Stored data entries
================
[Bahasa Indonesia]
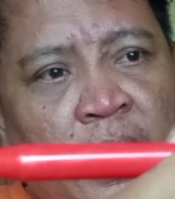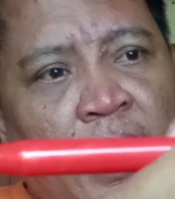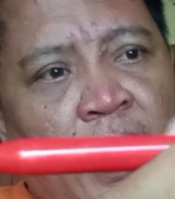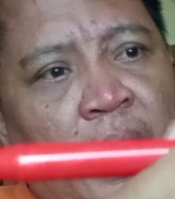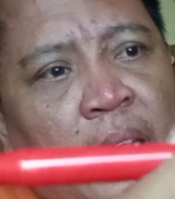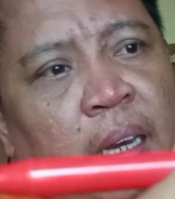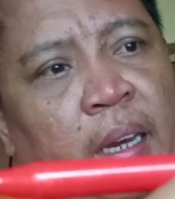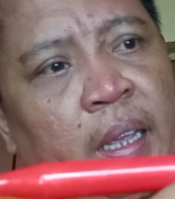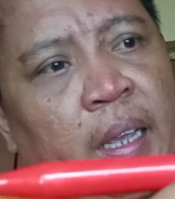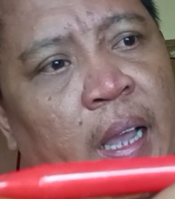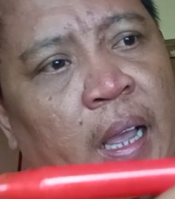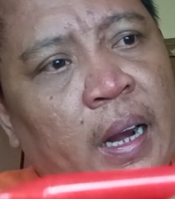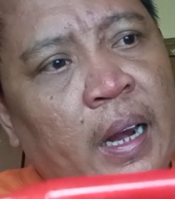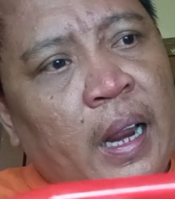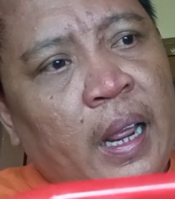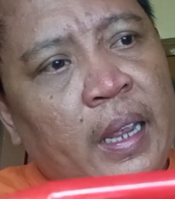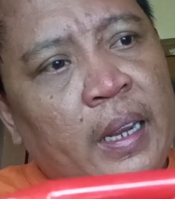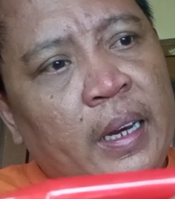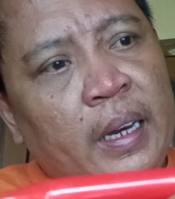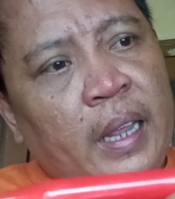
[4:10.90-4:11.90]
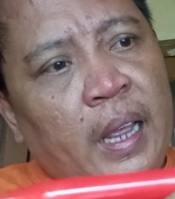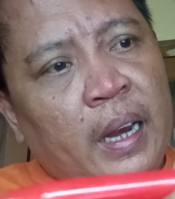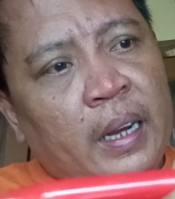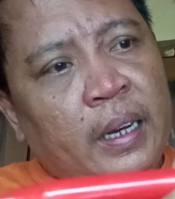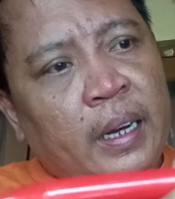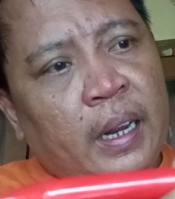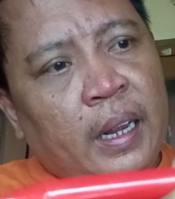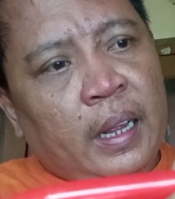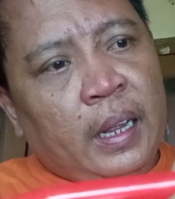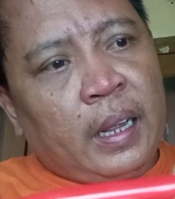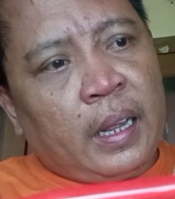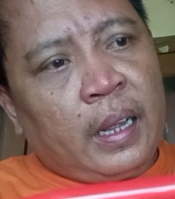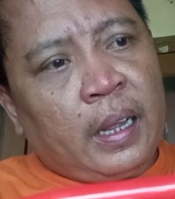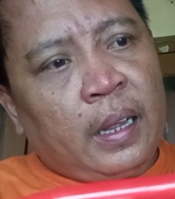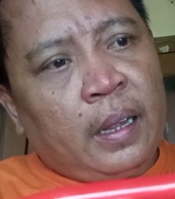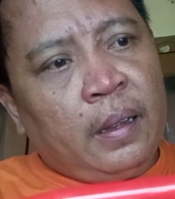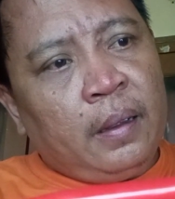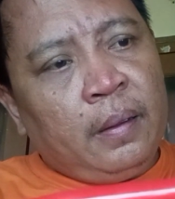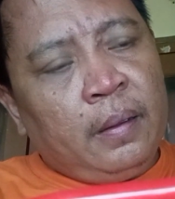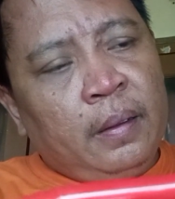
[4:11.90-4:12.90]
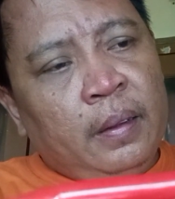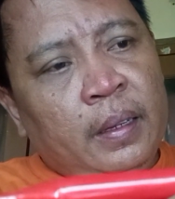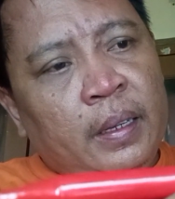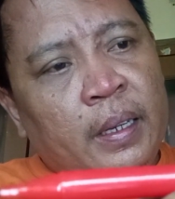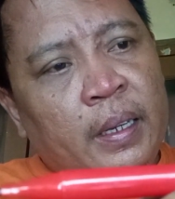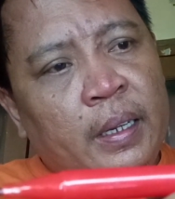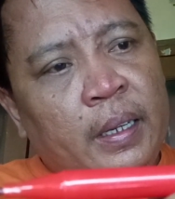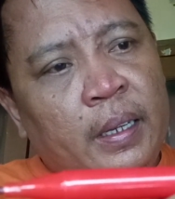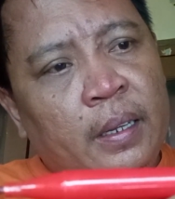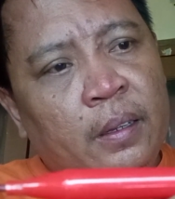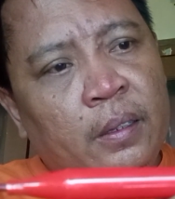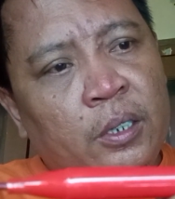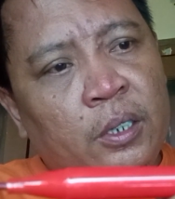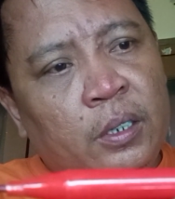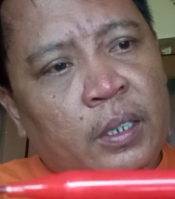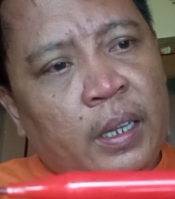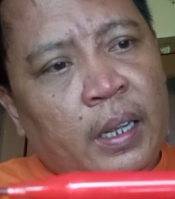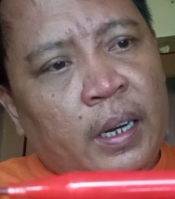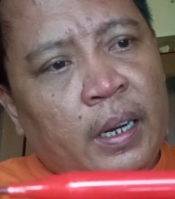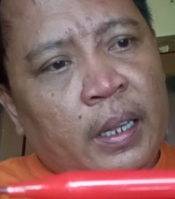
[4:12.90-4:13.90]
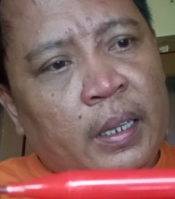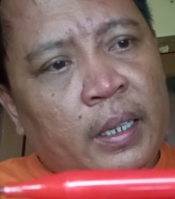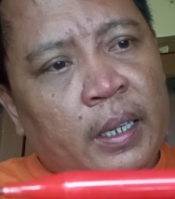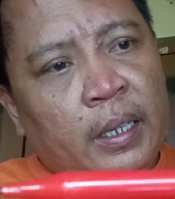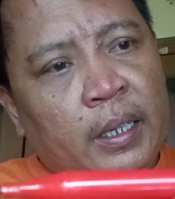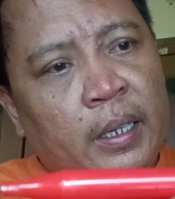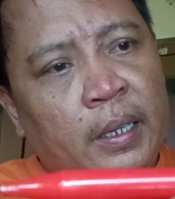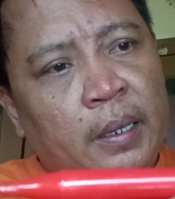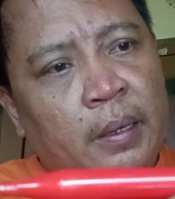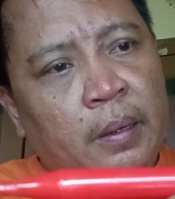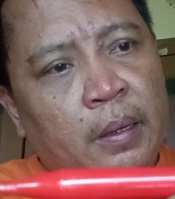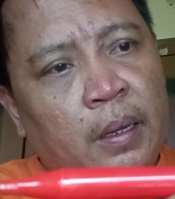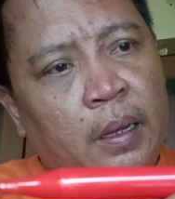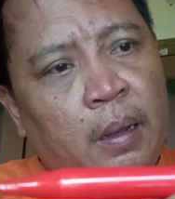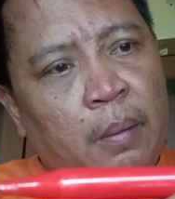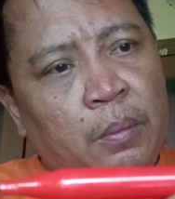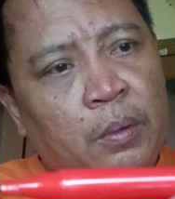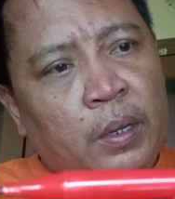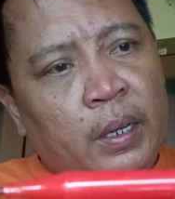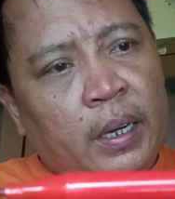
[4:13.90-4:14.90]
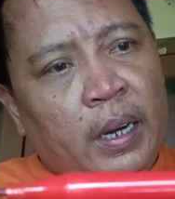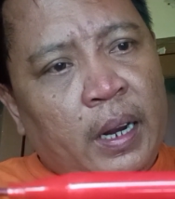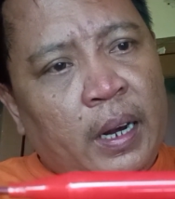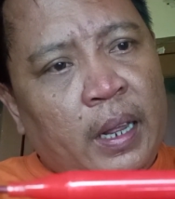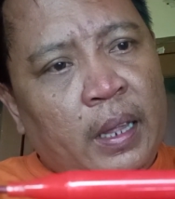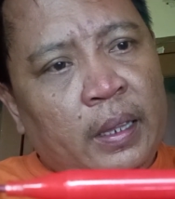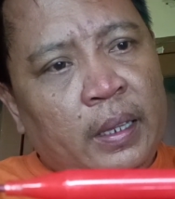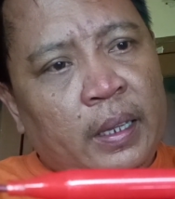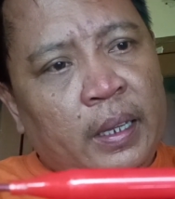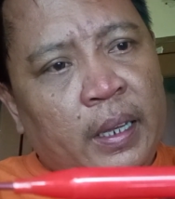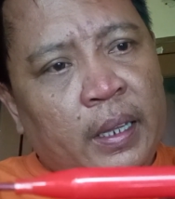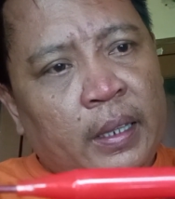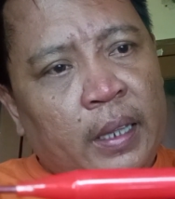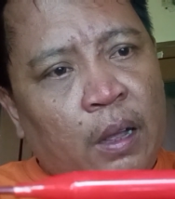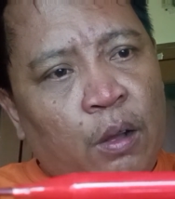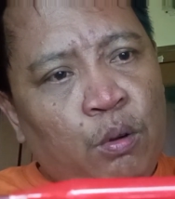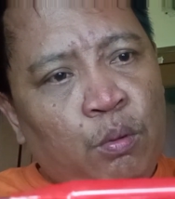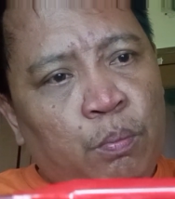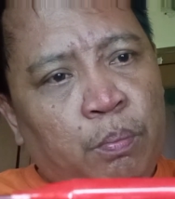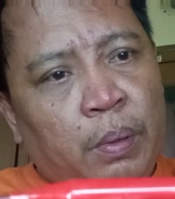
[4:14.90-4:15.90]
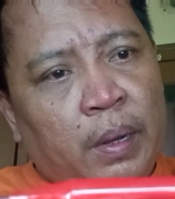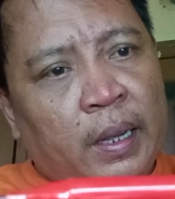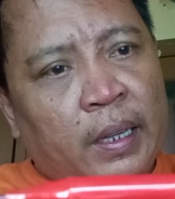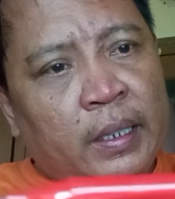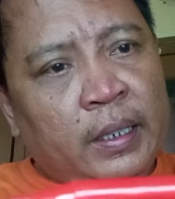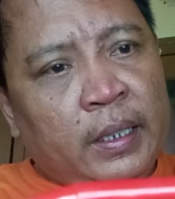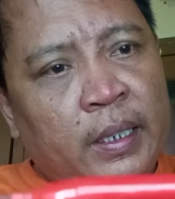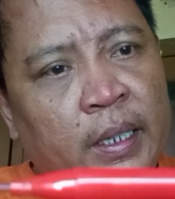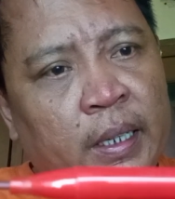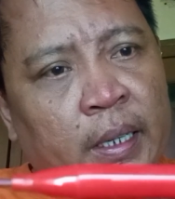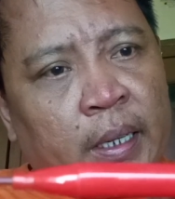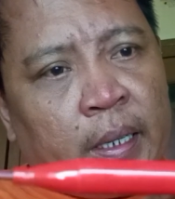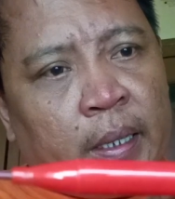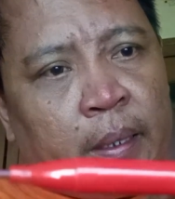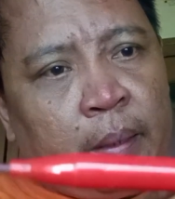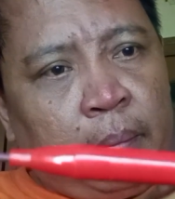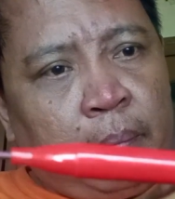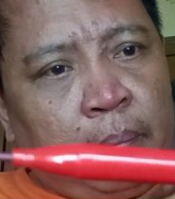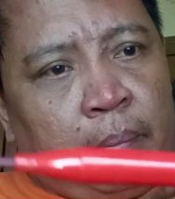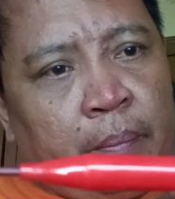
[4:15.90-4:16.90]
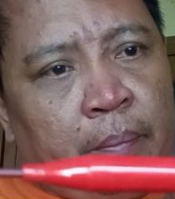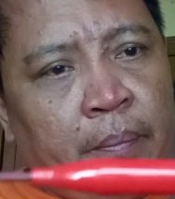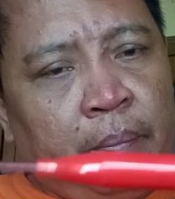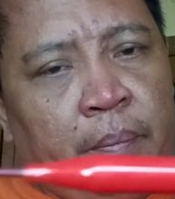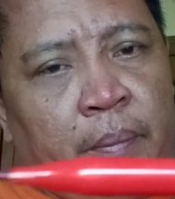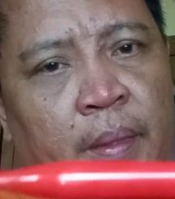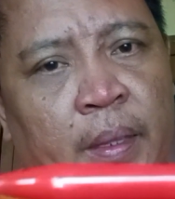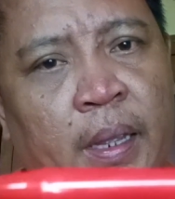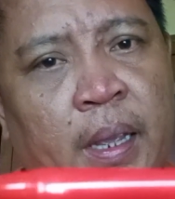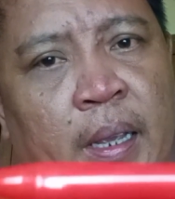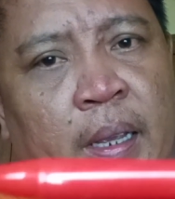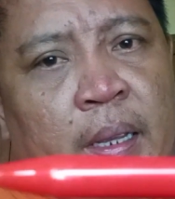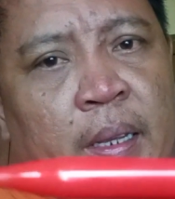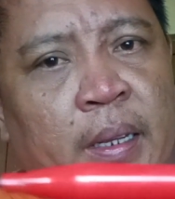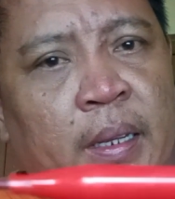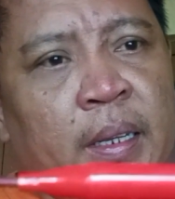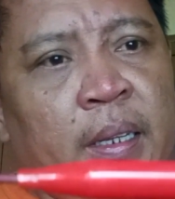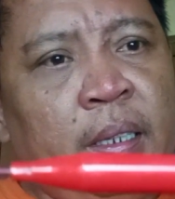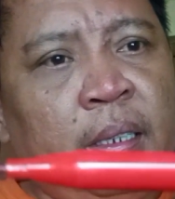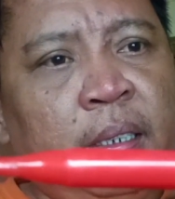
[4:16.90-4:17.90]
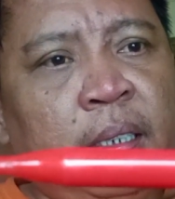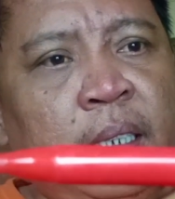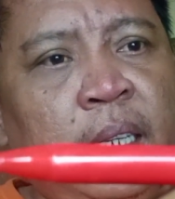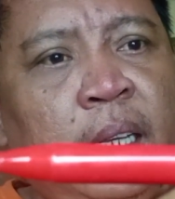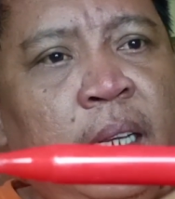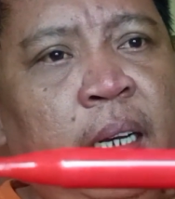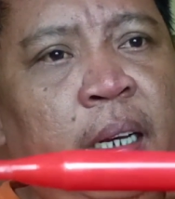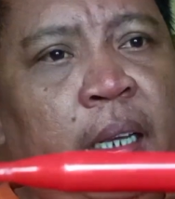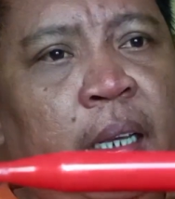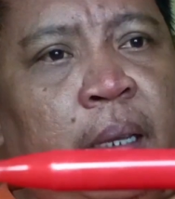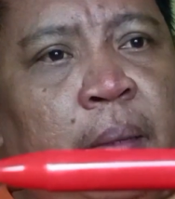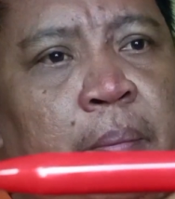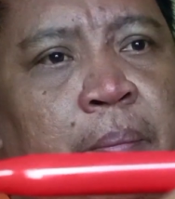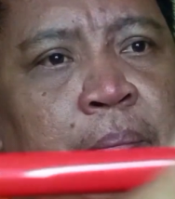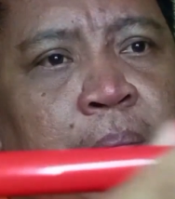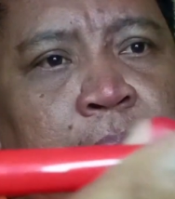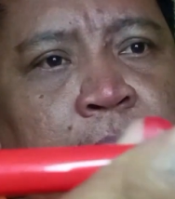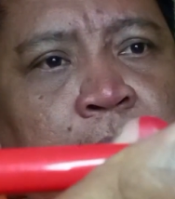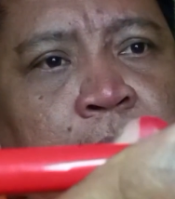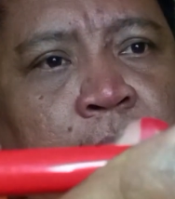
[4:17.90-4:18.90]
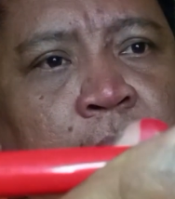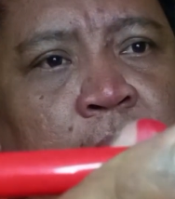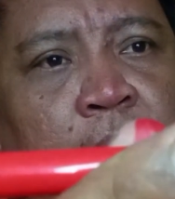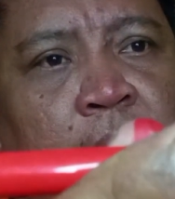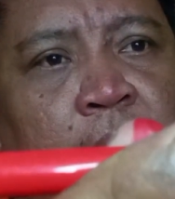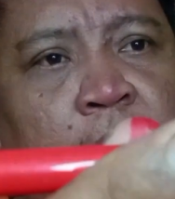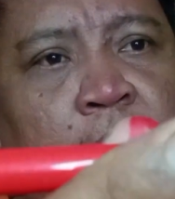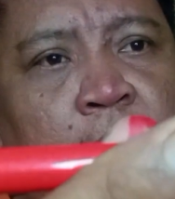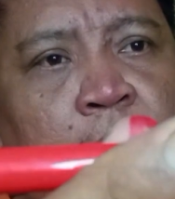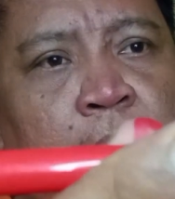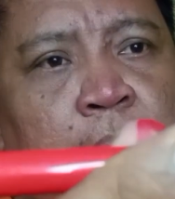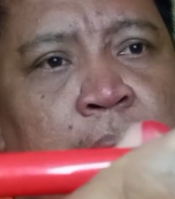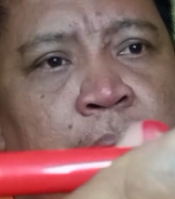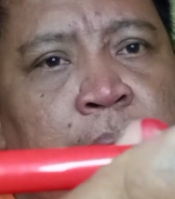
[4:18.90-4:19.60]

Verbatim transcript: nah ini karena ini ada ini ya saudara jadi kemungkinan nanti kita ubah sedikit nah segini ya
================
=== How to complete this task ===
Exactly the lines from the one holding "[4:16.90-4:17.90]" to the last line of the records above should be duplicated, with no pictures among them.

=== Expected answer ===
[4:16.90-4:17.90]
[4:17.90-4:18.90]
[4:18.90-4:19.60]

Verbatim transcript: nah ini karena ini ada ini ya saudara jadi kemungkinan nanti kita ubah sedikit nah segini ya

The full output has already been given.